Each year around the July 4th holiday, news columnists and TV “taking heads” want to debate whether or not the United States is a “Christian Nation.” The fact is that we have never truly been a Christian nation, even though a number of Christian principles were built into the Constitution. Many of the founding fathers of this nation believed in God, but they make little mention of Jesus.
Today, the United States is not even “Judeo-Christian” – if it ever was. In our neighborhoods, our schools, our work places, we have persons of Hindu, Buddhist, Islamic, and other faiths; we also have a rapid rise of the “Nones” – those who profess no affiliation with any religious persuasion. Might we not even live in what some are calling a “Post-Christian America?”
So here is my question: What if we were a Christian nation? What if we were “one nation under God” – but under the God revealed to us in Jesus? What would that look like?
I suggest we would be a nation built primarily on servanthood and sacrifice.
Jesus said that the greatest among us will be the servant. Might it not also be true that the greatest nation among us would be a servant nation? Our role would not be one of control or managing, but one of servanthood.

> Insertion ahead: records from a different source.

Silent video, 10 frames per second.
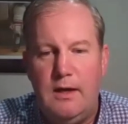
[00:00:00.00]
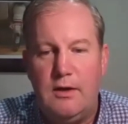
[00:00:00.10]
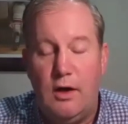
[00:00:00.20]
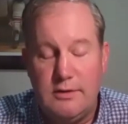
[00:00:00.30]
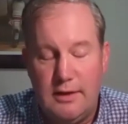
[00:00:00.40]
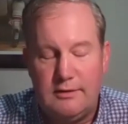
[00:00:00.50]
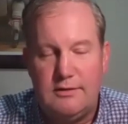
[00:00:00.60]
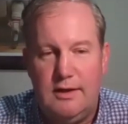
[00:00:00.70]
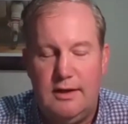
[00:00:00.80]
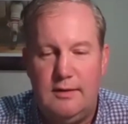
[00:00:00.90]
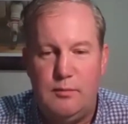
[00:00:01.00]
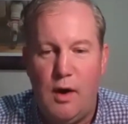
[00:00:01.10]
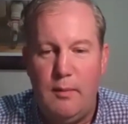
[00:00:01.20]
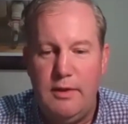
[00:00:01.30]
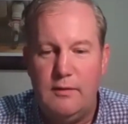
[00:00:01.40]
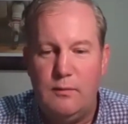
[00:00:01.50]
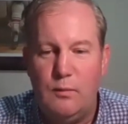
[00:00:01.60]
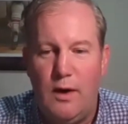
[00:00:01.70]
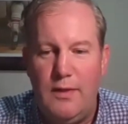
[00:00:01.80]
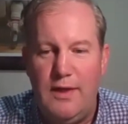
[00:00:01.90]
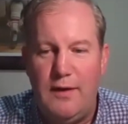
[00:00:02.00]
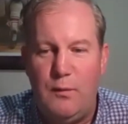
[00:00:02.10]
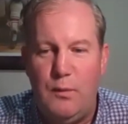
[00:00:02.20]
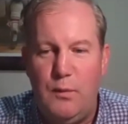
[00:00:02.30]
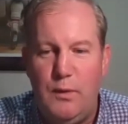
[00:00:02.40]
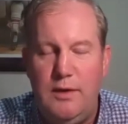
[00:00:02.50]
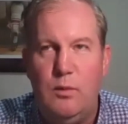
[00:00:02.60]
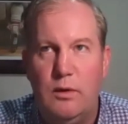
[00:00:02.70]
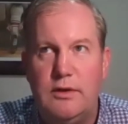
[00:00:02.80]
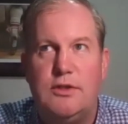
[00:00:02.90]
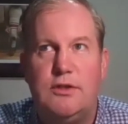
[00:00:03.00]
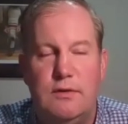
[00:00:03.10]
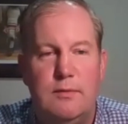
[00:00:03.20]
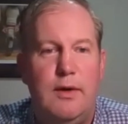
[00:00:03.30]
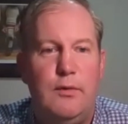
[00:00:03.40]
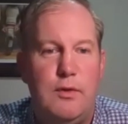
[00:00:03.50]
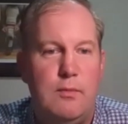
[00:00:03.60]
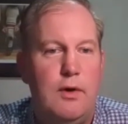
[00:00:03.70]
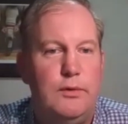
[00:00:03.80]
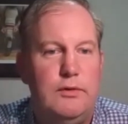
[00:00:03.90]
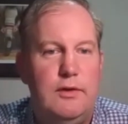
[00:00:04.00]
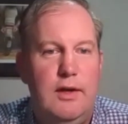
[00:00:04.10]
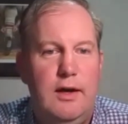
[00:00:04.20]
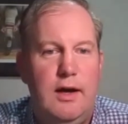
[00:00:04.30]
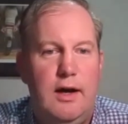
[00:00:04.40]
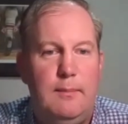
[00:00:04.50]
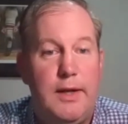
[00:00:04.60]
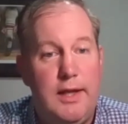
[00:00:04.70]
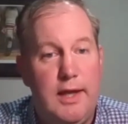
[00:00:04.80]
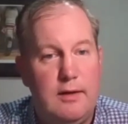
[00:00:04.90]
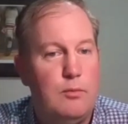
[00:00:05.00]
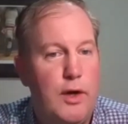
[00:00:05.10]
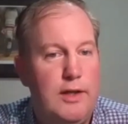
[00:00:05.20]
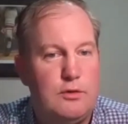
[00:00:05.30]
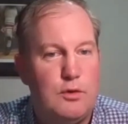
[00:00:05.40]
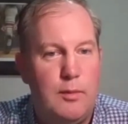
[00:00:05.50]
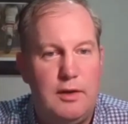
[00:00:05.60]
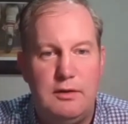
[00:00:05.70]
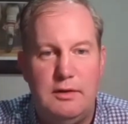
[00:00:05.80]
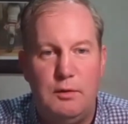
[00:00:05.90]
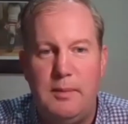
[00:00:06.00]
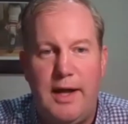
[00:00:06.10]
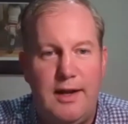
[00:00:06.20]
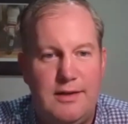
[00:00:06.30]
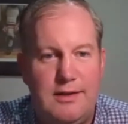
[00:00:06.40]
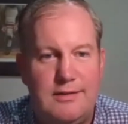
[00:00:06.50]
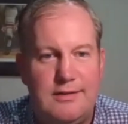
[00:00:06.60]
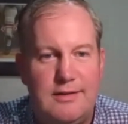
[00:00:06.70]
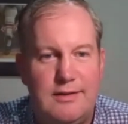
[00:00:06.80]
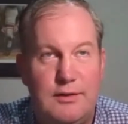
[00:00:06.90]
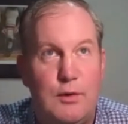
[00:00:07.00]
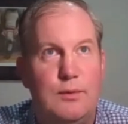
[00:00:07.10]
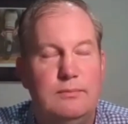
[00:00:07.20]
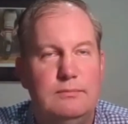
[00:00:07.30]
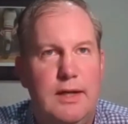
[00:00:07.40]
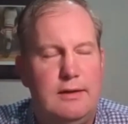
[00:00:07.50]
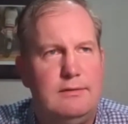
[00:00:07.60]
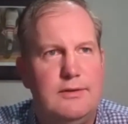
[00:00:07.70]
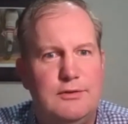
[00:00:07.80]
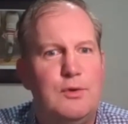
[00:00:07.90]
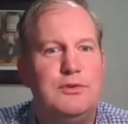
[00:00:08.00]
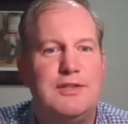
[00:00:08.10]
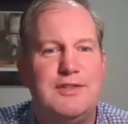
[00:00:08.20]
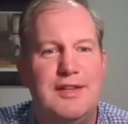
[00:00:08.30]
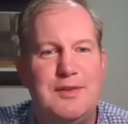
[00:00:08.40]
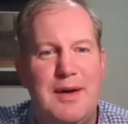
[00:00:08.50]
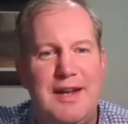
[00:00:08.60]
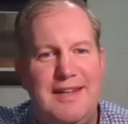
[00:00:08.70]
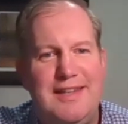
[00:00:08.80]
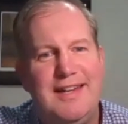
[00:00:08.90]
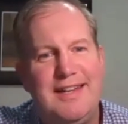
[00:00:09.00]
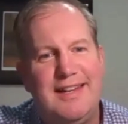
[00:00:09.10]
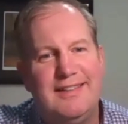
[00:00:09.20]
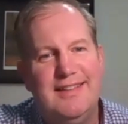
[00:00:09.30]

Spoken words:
Contest, probably the one that we weren't sure about the most. But again, in brainstorming, no bad ideas, or there's no such thing as a bad idea, I guess.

A nation whose God is the one revealed in Jesus would not seek to bomb Assad’s government in Syria into submission. Instead, we would pour our resources into the massive refugee problem which has emerged around that county, A nation whose God is the one revealed in Jesus would not scream obscenities to children and women fleeing terror in Central America, but would welcome strangers and sojourners into our land. A fully Christian nation would be clearly different.
We would also lift up the value of sacrifice. Nobody wants to talk about sacrifice as a virtue any more—not the President, not the Congress, and certainly not the Wall Street and Banking crowd. But part of the Christian walk has always been one of sacrifice.
Two long wars are coming to an end right now—in Iraq and in Afghanistan. Yet most of us have never been asked to sacrifice for either one. No national call has gone out to help pay for the war on terror. Only a few have paid the price. As a recent editorial writer sadly commented, “The rich pay little for freedom.” If we were truly a nation under the God revealed in Jesus, we would hear a clear call for voluntary sacrifice.
So where does this leave the church? We in the church have the greatest task there is: to make sure that others think highly of our God. We represent the heart of God—with a serving, sacrificial profile. You and I in the Christian Community are signposts of what Christian leadership looks like.
We are the heartbeat and intent of the Creator in this free land. Jesus is the standard by which and to which we are called.